During the same time period in the 2014-2015 flu season, 32,528 flu cases were reported statewide.
According to the national Center for Disease Control (CDC), the flu virus is now nationally widespread.
“So far in Missouri, the timing of this year’s influenza season has been more typical than last year, which had a large and late peak in January into February, with significant impact into late April,” said Scotland County Hospital CEO Dr. Randy Tobler. “Both in Missouri and nationally, the trend mirrors the ’14-15 winter, with sharp increases in cases in the last 2-3 weeks, earlier than the last 2 years.”
Tobler noted that case reports started appearing sporadically around Thanksgiving, and accelerated in early December.
While the current flu season is similar to the 2014-2015 season, it’s important to remember that flu is hard to predict, but you can help prevent the spread of the flu. The best way to prevent seasonal flu is to get vaccinated every year.
“It is not too late to get a vaccine, and while effectiveness has ranged from as low as 19% to a high of 60% in the last 10 years, influenza not only feels like you’re dying, but sadly, many do,” said Tobler. “The vulnerable are the very young and those over 65, particularly with other chronic illnesses.”
Whether vaccinated or not, the Health Department reminds the public, the most important thing you can do is wash hands obsessively and always remember to wash hands or use an antiseptic gel before touching eyes, nose or mouth.
“Since influenza or influenza like illnesses kill up to 50,000 Americans a year, handwashing and everyone sneezing and coughing into their elbow instead of the shared air is critical to minimizing suffering,” said Tobler. “Of course, spread is more likely in closed environments with numbers of people in close proximity, so avoiding gatherings where people with flu-like symptoms might attend should be considered.”
The hospital advises that anti viral agents like Oseltamavir (Tamiflu) and related drugs can shorten the course of the illness but not eliminate it, and are especially important for those under 5, over 65, pregnant women, and those with certain chronic conditions like COPD, Diabetes, heart failure, and others.
The flu usually comes on suddenly.
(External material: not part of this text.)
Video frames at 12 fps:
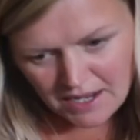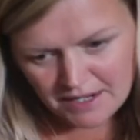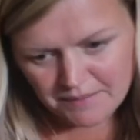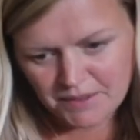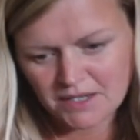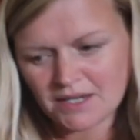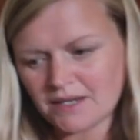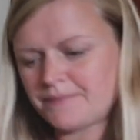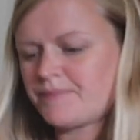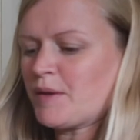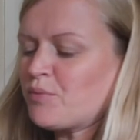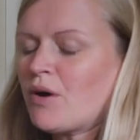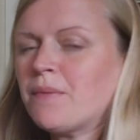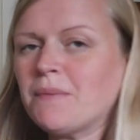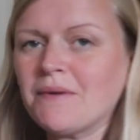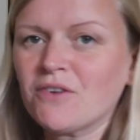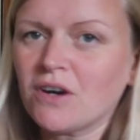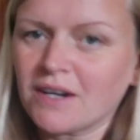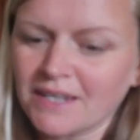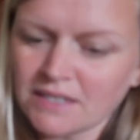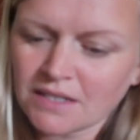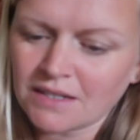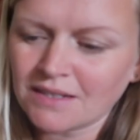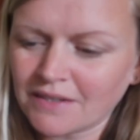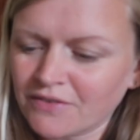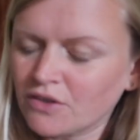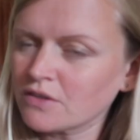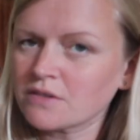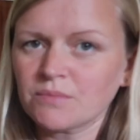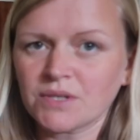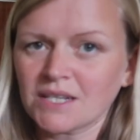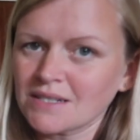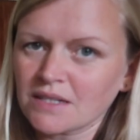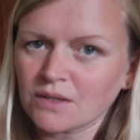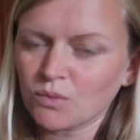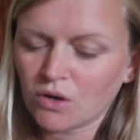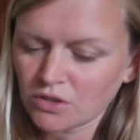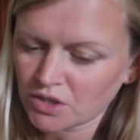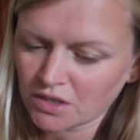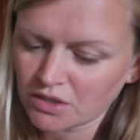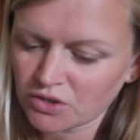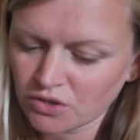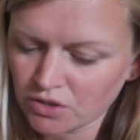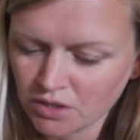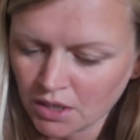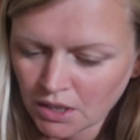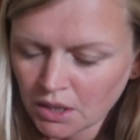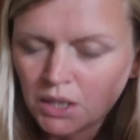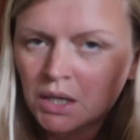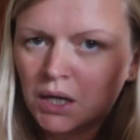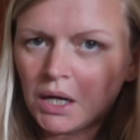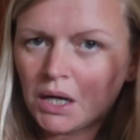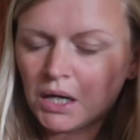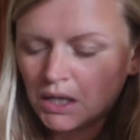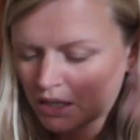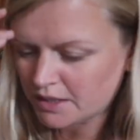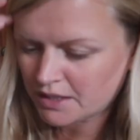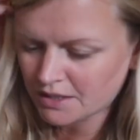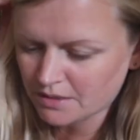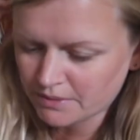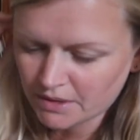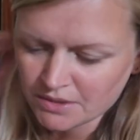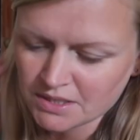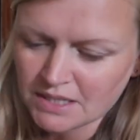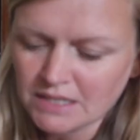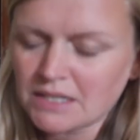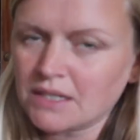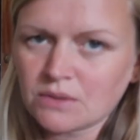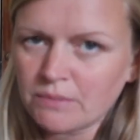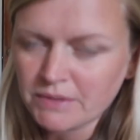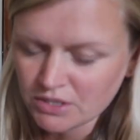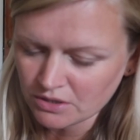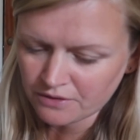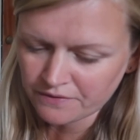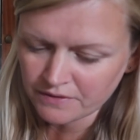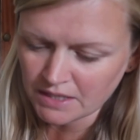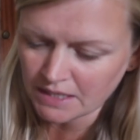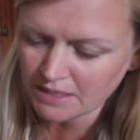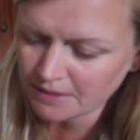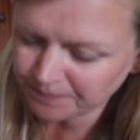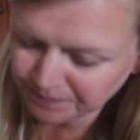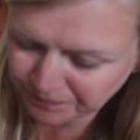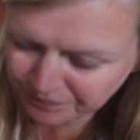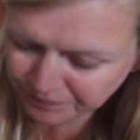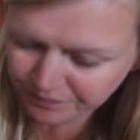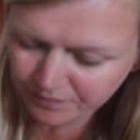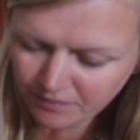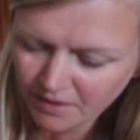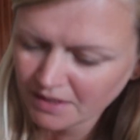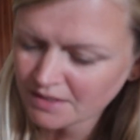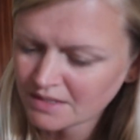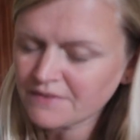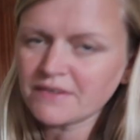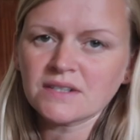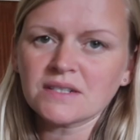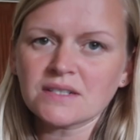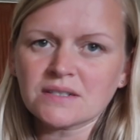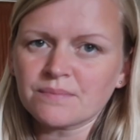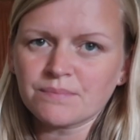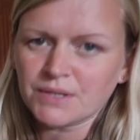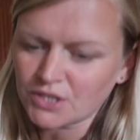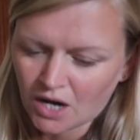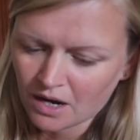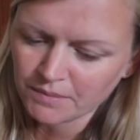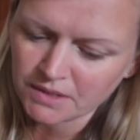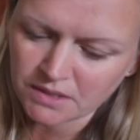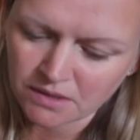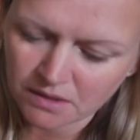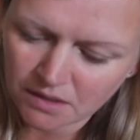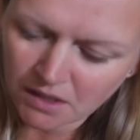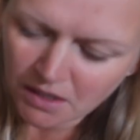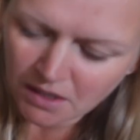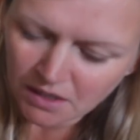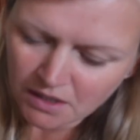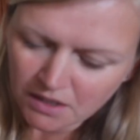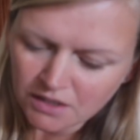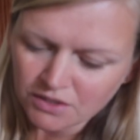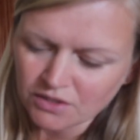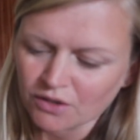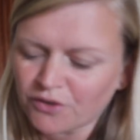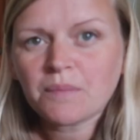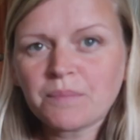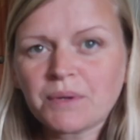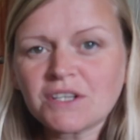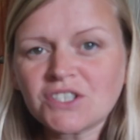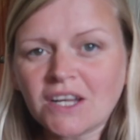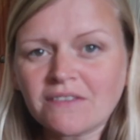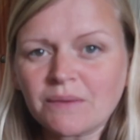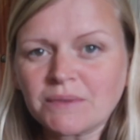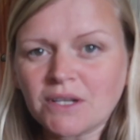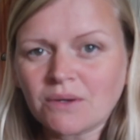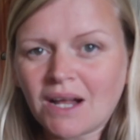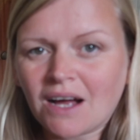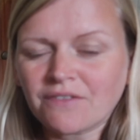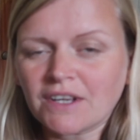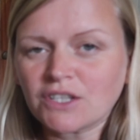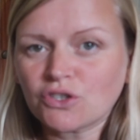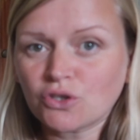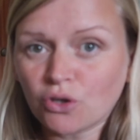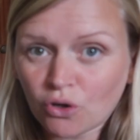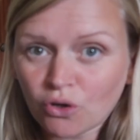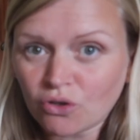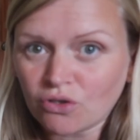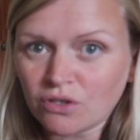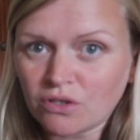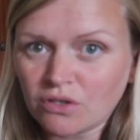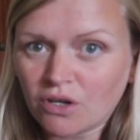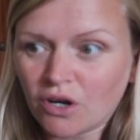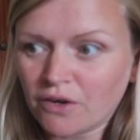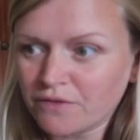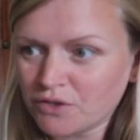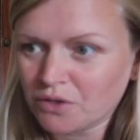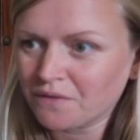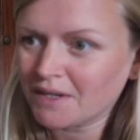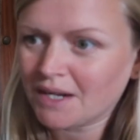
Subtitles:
And I'm gonna, the problem I've got is that I've got some things in the wash and it's just, I need some of those things, like swimming stuff and things. Stephen's pajamas and stuff. Because generally we don't have a ton of stuff.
People who have the flu often feel some or all of these symptoms: Fever or feeling feverish/chills; Cough; Sore throat; Runny or stuffy nose; Muscle or body aches; Headaches; and Fatigue (tiredness). Some people may have vomiting and diarrhea, though this is more common in children than adults.
The health department noted that most people with flu have mild illness and do not need medical care or antiviral drugs.
“If you get sick with flu symptoms, drink plenty of water and other clear liquids to prevent dehydration; get plenty of rest; and treat symptoms such as fever with over-the-counter medicines,” said Curry. “In addition, you should stay home and avoid contact with other people except to get medical care. You should stay home for at least 24 hours after fever is gone without the use of a fever-reducing medicine.”